Monday, July 7, 2008

Can't get no satisfaction







Pew Research Center for the People & the Press survey conducted by Princeton Survey Research Associates International. May 21-25, 2008. N=1,505 adults nationwide
"All in all, are you satisfied or dissatisfied with the way things are going in this country
today?"

Satisfied: 18%
Dissatisfied: 76%
Unsure:6%

Nearly every week we hear that people throughout the country are unhappy with the United States. As this recent poll fro the Pew Research group, more than three quarters of Americans say that they're dissatisfied with the way things are going in this country today. 

To be fair, this is a very vague question and the causes of dissatisfaction are nearly infinite. The fact remains, however, that the majority of Americans are not happy with the status quo. But I ask, what right have we to complain. What exactly is it that everyone is dissatisfied with?

Is it the fact that most every person in this country can find food on his plate at least three times a day? Is it the fact that most households have a refrigerator to keep that food from perishing? Or a car to enable them to go that food? Or is it the supermarkets, which do the job of bringing the food to us, a luxury so recent to man that most people from other parts of the world still light up like a kid in a candy store when they come to witness our unparalleled abundance.

Are these people dissatisfied with the unmatched freedom they have to live as they want, do as they want, work where they want, associate with whom they want, and need be, to arm themselves for protection from aggressors? Are they unhappy with the incredible degree of choice they have in purchasing nearly every kind of good or service available to mankind, with the exception of the those few illicit goods that remain out of reach to the law-abiding consumer? And education? Yes, that's it, they're unhappy that virtually all Americans can count on receiving education all the way up to 18, and then after that, the ability to go to some of the finest universities in the world? 

Or perhaps they resent the fact that we can count on a remarkable degree of safety from our enemies abroad (and, indeed there are many). Maybe these people who are dissatisfied are the adventurous sort and want to wrestle with militant jihadists on American soil? I hear Afghanistan is very pretty this time of year. Go, have fun, but let the rest of us keep safe.

I could go on forever. And that's because there is so much more to be so grateful for than to be disappointed with. We are victims of our own success. Our unprecedented prosperity has made us soft and unable to recognize what spoiled brats we sound like when we proclaim dissatisfaction with our current circumstances. It was not so long ago that the general plight of mankind was, 'solitary, poor, nasty, brutish and short." Even today, millions around the world confront the perennial hardships of the human condition, and we, who have escaped so many of them, feel the right to complain about our comfortable conditions? Sometimes I think a mandatory stay of 6 months in a Third World country would do every American so much good. We'd be begging to come home on day 3, but when those 6 months are over, we'd kiss the ground for every single day we have to live in this country thereafter.
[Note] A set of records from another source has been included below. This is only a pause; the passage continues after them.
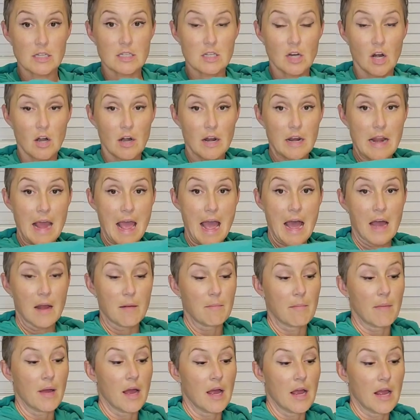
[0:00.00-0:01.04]
started at
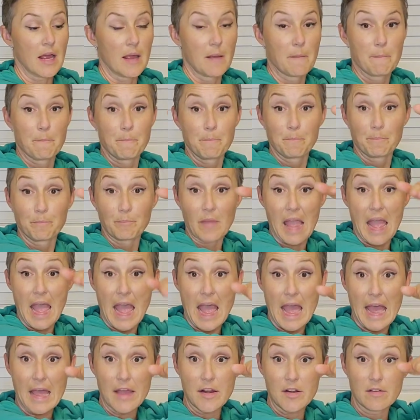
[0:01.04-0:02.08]
my
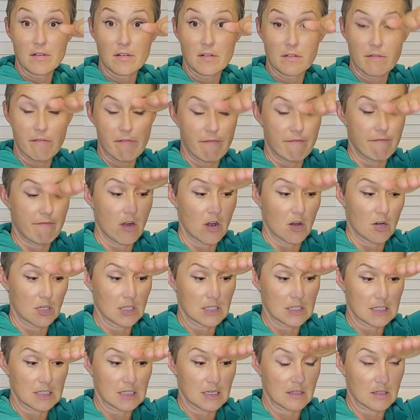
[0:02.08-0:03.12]
head
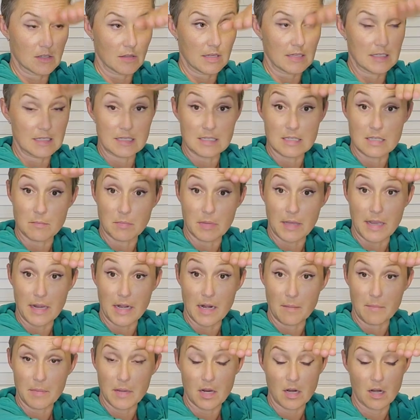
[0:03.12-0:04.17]
first. So this is the plate
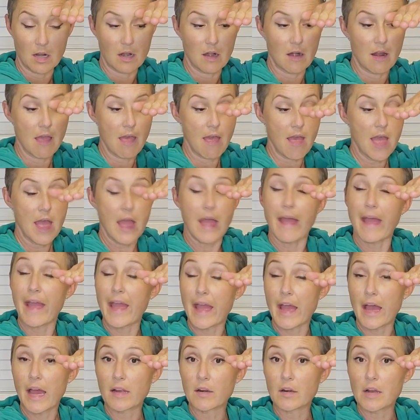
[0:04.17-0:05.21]
up here,
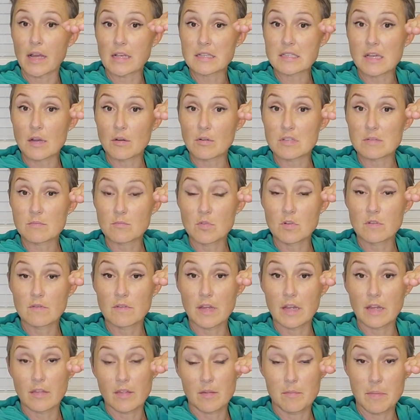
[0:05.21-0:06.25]
and as I was
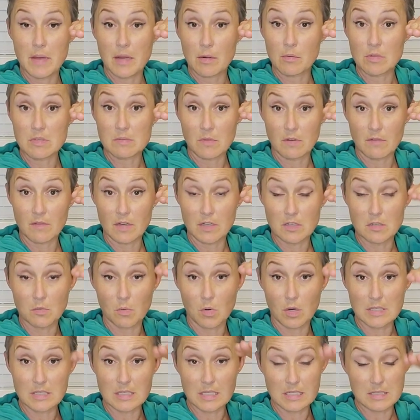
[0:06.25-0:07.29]
moving, the bed was moving
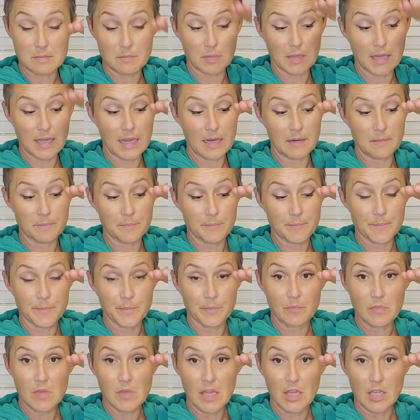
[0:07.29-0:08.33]
towards this plate.
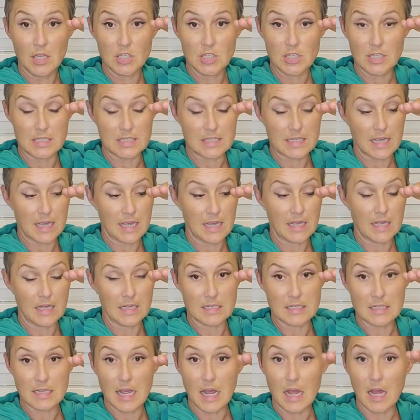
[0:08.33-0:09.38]
She
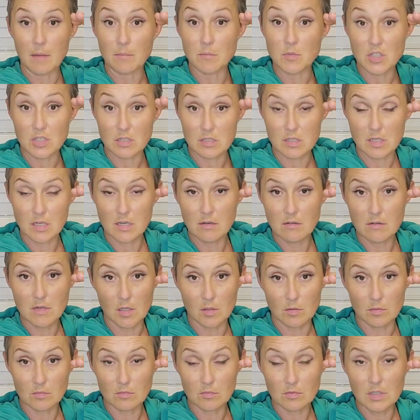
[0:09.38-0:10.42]
said, um, just so you
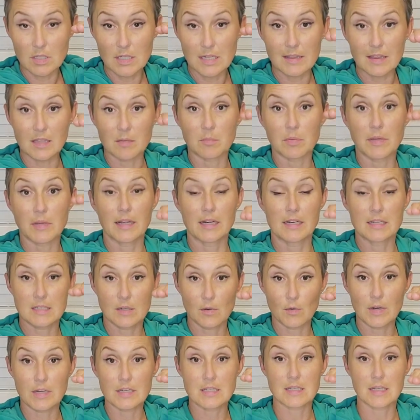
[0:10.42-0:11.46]
know, the plate is
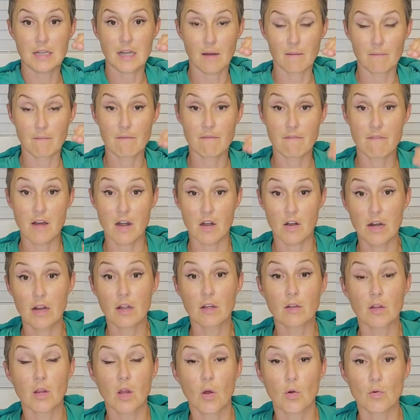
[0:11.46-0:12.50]
going to come very
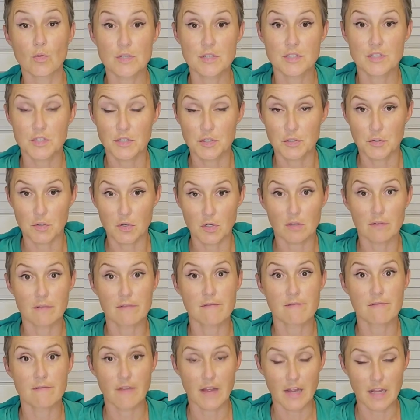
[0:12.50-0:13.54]
close to your
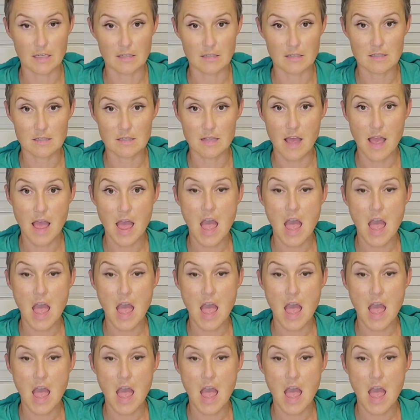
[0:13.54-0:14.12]
face,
We have taken our blessed existence as Americans for granted. It is for this reason that 76% of Americans can claim dissatisfaction. But, this is the wrong way to look at things. Indeed, there are things to improve. There is no doubt about this. And, doing as we always have, we will improve. We will adapt. But despite our weaknesses, we have far too much to rejoice in, far too much to thankful for to be unhappy with our privileged position in the world.